How to pass loss function from python code to C++ extension?

I am fairly new to PyTorch and only very recently started using the PyTorch C++ API. So forgive me if my question is trivial. This is also my first question in the PyTorch forum, so please suggest if any reformatting I should be doing to my question.

I have the C++ code like this,

#include <torch/extension.h>
#include <iostream>

namespace py = pybind11;

torch::Tensor calculateLoss(
    torch::Tensor pred,
    torch::Tensor target,
    <pytorch_loss_fn> fn
){
    return fn(pred,target);
}

PYBIND11_MODULE(TORCH_EXTENSION_NAME, m) {
    m.def("calculateLoss", &calculateLoss, "Calculate Loss In C++");
}

I want to pass the loss function from the python code. Something like this,

import torch
import dummy_cpp

from torch.nn import BCELoss

y_p = torch.Tensor([0.25,0.75])
y = torch.Tensor([0.0,1.0])

print(dummy_cpp.calculateLoss(y_p,y,BCELoss()))

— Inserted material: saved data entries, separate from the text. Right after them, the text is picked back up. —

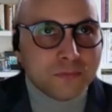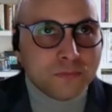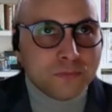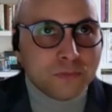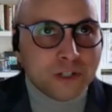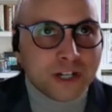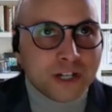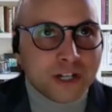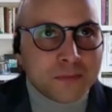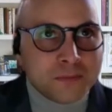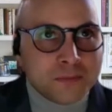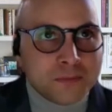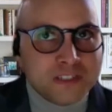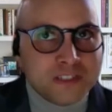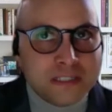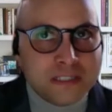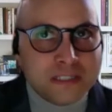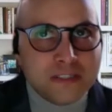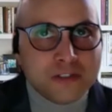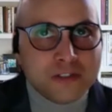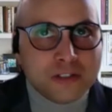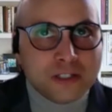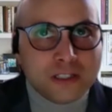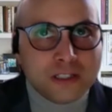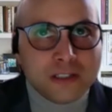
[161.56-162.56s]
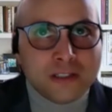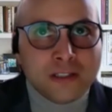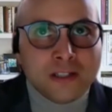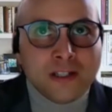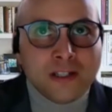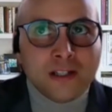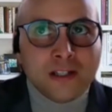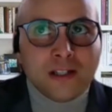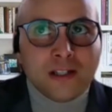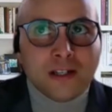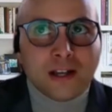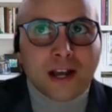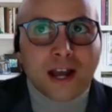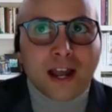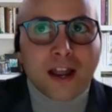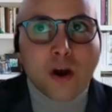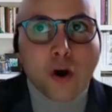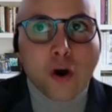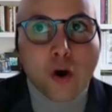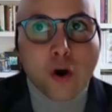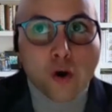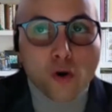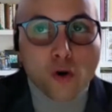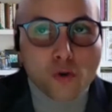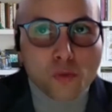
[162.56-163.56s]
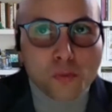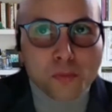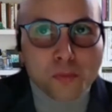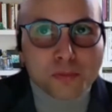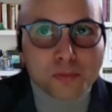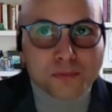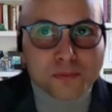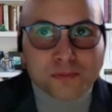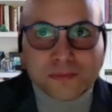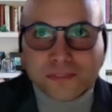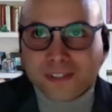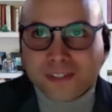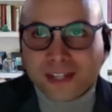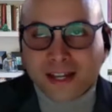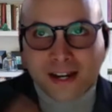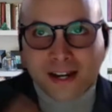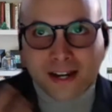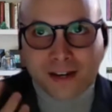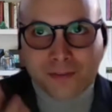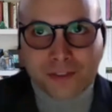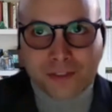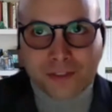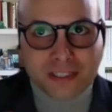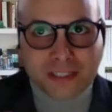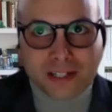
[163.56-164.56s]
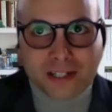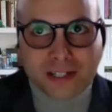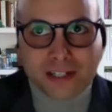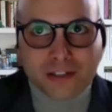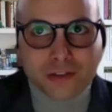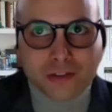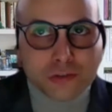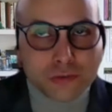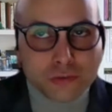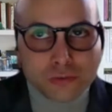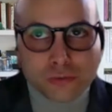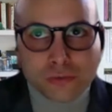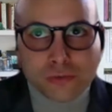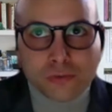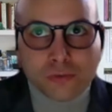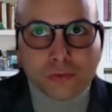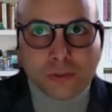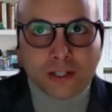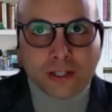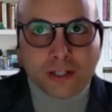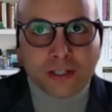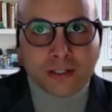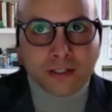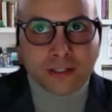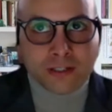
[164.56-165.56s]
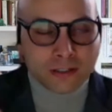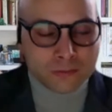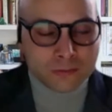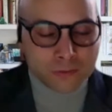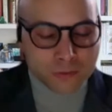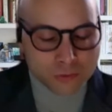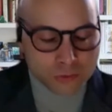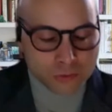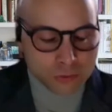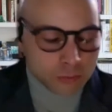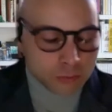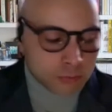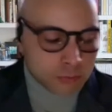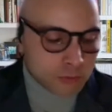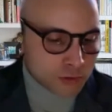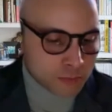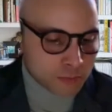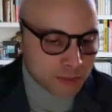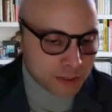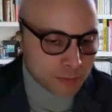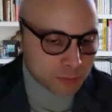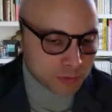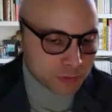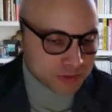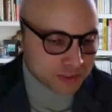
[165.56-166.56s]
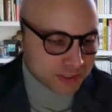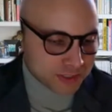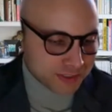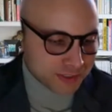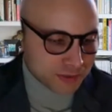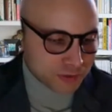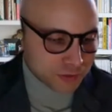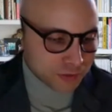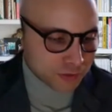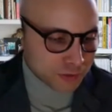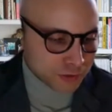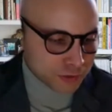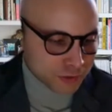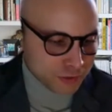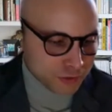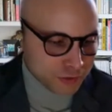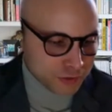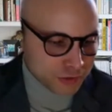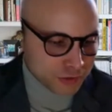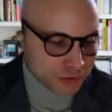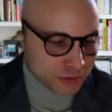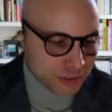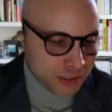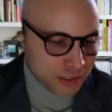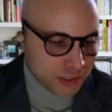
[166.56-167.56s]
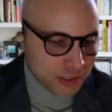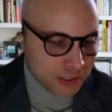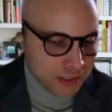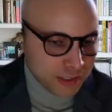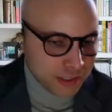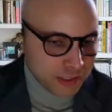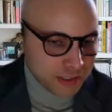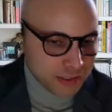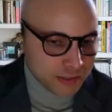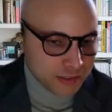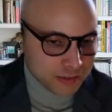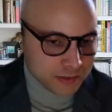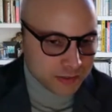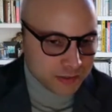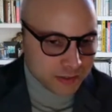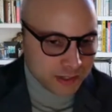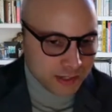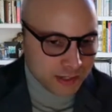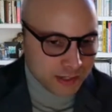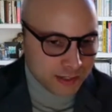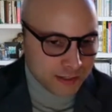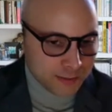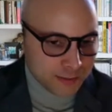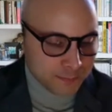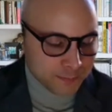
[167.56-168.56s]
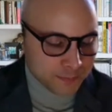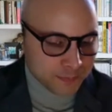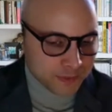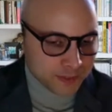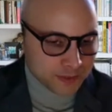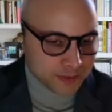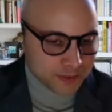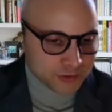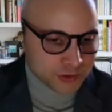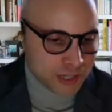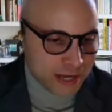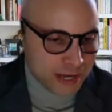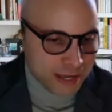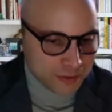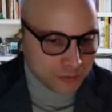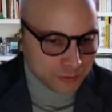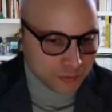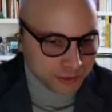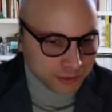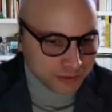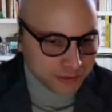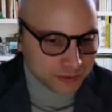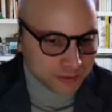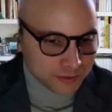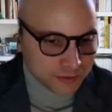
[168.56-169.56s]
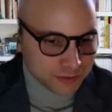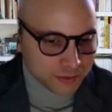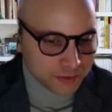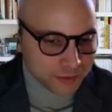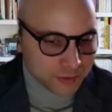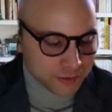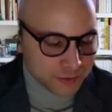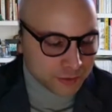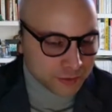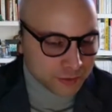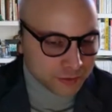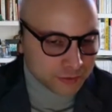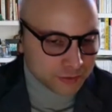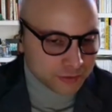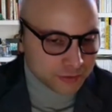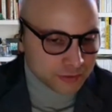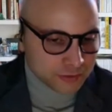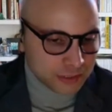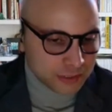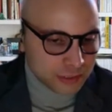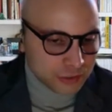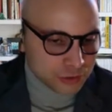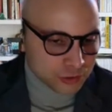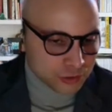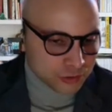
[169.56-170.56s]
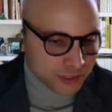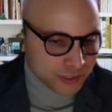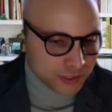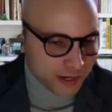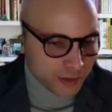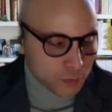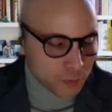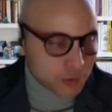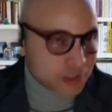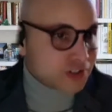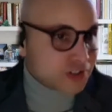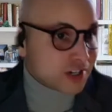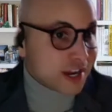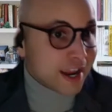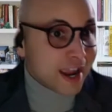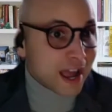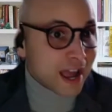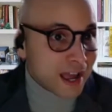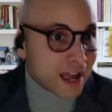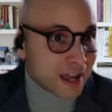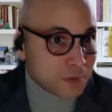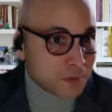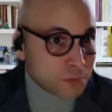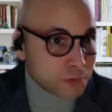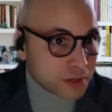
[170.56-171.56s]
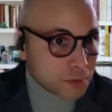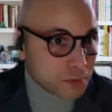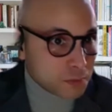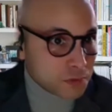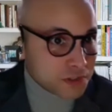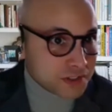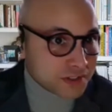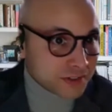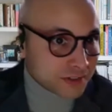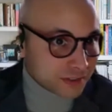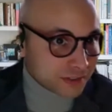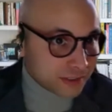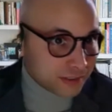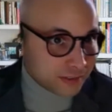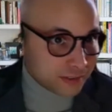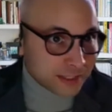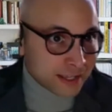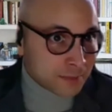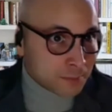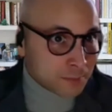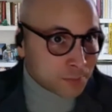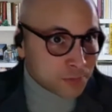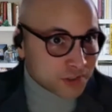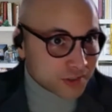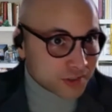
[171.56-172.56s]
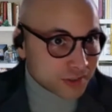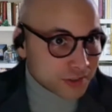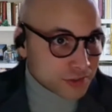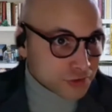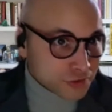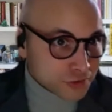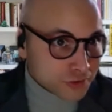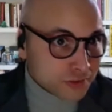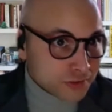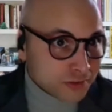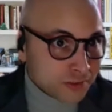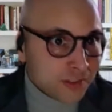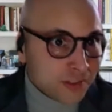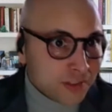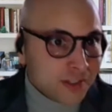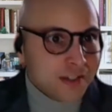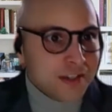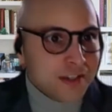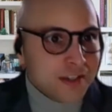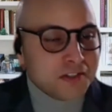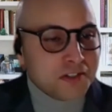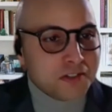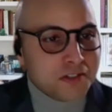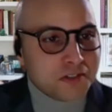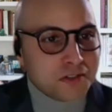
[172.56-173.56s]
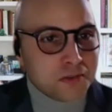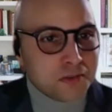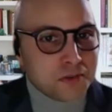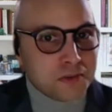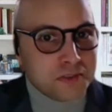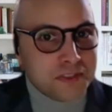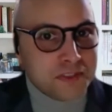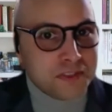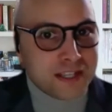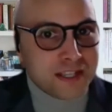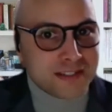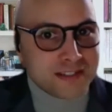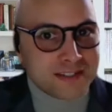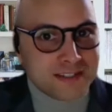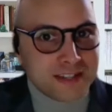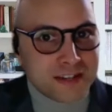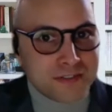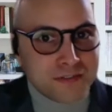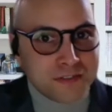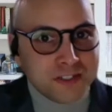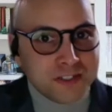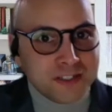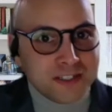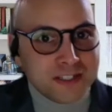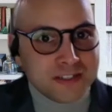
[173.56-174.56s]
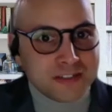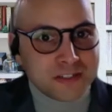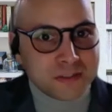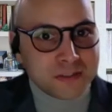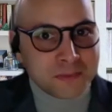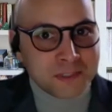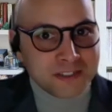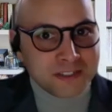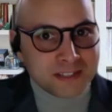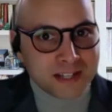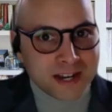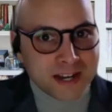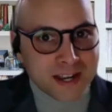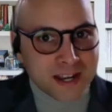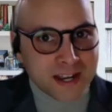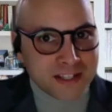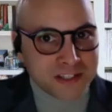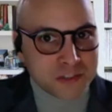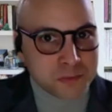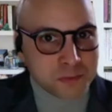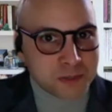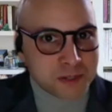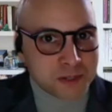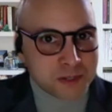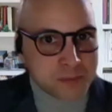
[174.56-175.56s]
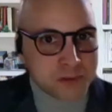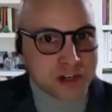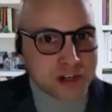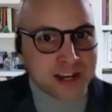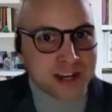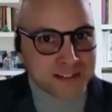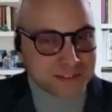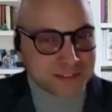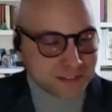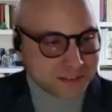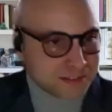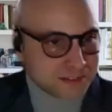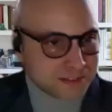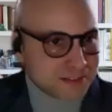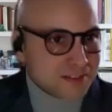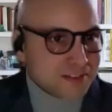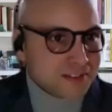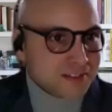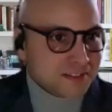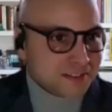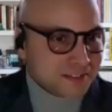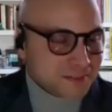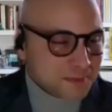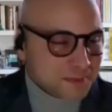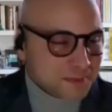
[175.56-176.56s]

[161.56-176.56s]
when I'm teaching, I hope that everything I do and to support my multilingual learners is channeling the teacher that I wish I had when I was in that position. So that's definitely something that guides my practice.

Similar to Tensors, do we have some class in C++ that does this implicit transformation from PyTorch Loss Function object to C++ Torch Loss Function object? I tried putting nn::AnyModule but that doesn’t work. Is there any way to achieve this? I am also ok with solutions that perform a constant time operation to make a copy of the torch loss function in C++, i.e. something like this,

print(dummy_cpp.calculateLoss(y_p,y,processPython(BCELoss())))
auto fn = processCpp(<processed Object/Tensor from python>);
return fn(pred,target);

Some additional questions related to this,

  1. I don’t want to use the default way of passing a python function to C++ using pybind11, as due to repeated wrapping of C++ object to Python and vice versa, it affects the performance a lot. And as I will be calling the loss function multiple times from a loop I can’t have any performance overhead. Does this reasoning is also valid for the torch c++ extension? I have this doubt because PyTorch tensors are getting implicitly converted to C++ tensors, so maybe the overhead doesn’t exist?

  2. I would also like to learn if we can pass activation functions and custom loss functions (inherited from torch.autograd.Function) to C++ extension in similar manner.